Answer
\[{{x}^{2}}-8x+15=\left( x-3 \right)\left( x-5 \right)\]
Work Step by Step
Note that this trinomial has leading coefficient is 1, therefore, to factor it, follow the steps below:
Step1:
Find first two terms whose product is\[{{x}^{2}}\]:
\[{{x}^{2}}-8x+15=\left( x-3 \right)\left( x-5 \right)\]
Step2:
Find the last two terms that when multiplied give \[15\]:
\[\text{Factors of }15:\text{ }-1,-15\text{ }1,15\text{ }-3,-5\text{ 3},5\]
Step3:
Now try various combinations of these factors and look for the pair of factors whose sum is the coefficient of the middle term.

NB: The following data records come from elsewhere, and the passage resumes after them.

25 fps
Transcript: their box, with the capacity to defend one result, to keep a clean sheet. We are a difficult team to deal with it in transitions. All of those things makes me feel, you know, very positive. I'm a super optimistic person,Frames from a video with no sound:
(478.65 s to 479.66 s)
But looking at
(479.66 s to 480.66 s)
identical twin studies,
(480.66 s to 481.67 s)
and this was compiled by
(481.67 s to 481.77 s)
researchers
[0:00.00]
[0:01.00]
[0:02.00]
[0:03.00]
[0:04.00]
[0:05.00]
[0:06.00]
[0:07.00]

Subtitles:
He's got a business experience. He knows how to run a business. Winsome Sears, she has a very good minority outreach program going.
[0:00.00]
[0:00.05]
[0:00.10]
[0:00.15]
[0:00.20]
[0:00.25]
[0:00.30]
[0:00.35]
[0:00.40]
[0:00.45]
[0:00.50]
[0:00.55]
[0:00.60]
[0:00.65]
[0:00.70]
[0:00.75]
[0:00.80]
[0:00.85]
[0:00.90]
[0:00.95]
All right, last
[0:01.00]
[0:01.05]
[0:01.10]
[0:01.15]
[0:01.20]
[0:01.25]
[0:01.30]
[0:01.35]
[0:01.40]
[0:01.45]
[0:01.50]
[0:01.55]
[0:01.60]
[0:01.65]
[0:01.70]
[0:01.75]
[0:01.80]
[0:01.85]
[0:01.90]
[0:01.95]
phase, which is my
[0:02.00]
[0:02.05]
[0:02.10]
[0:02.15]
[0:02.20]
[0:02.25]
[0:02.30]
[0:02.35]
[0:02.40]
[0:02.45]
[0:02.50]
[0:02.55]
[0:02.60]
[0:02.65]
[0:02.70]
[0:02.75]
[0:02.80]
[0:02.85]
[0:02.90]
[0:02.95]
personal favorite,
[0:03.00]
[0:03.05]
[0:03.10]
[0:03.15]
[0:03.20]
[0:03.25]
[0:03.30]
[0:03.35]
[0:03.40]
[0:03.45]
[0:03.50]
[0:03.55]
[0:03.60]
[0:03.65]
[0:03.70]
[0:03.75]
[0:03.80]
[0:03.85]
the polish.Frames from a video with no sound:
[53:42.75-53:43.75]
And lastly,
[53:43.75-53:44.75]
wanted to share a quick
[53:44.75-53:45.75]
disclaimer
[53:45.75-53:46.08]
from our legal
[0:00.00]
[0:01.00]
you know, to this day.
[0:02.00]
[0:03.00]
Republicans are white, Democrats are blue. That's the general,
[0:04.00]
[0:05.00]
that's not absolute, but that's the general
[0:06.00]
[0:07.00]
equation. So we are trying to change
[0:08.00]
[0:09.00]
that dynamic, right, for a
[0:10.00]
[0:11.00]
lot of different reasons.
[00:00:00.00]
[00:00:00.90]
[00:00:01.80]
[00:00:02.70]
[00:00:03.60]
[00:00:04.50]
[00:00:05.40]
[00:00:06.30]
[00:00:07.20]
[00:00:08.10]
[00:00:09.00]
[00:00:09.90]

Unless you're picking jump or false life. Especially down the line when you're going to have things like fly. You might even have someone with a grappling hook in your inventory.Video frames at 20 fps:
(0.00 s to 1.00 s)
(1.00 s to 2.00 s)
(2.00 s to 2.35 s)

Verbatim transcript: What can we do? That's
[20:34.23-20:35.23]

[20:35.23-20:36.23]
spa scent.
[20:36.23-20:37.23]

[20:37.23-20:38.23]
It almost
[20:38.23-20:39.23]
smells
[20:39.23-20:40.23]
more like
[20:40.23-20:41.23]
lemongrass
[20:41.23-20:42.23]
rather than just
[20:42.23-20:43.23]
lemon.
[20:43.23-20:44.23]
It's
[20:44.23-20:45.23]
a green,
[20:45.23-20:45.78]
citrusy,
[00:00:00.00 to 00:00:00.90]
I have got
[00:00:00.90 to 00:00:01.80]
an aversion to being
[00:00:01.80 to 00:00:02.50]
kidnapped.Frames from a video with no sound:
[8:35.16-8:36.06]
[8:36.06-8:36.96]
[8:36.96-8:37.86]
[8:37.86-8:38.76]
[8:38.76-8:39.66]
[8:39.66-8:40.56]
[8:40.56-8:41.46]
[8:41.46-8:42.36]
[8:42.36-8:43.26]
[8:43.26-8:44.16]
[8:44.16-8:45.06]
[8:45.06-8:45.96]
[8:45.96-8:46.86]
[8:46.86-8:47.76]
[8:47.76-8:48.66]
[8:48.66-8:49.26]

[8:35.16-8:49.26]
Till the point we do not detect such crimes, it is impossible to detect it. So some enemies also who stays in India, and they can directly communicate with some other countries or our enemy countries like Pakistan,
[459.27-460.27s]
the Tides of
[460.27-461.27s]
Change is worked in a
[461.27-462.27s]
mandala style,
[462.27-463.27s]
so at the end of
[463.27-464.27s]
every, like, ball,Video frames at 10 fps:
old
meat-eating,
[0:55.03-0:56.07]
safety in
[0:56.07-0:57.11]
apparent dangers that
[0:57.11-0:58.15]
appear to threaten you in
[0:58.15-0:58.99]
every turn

That is, \[-8\]in this case.
\[\begin{align}
& \text{Factors of }15\text{ }:-1,-15\text{ }1,15\text{ }-3,-5\text{ 3},5 \\
& \text{Sum of factors : }-16\text{ 16 }-8\text{ 8 } \\
\end{align}\]
Thus, from above,\[-3,-5\] is the required factor of \[15\]that gives the desired sum.
So that,
\[{{x}^{2}}-8x+15=\left( x-3 \right)\left( x-5 \right)\].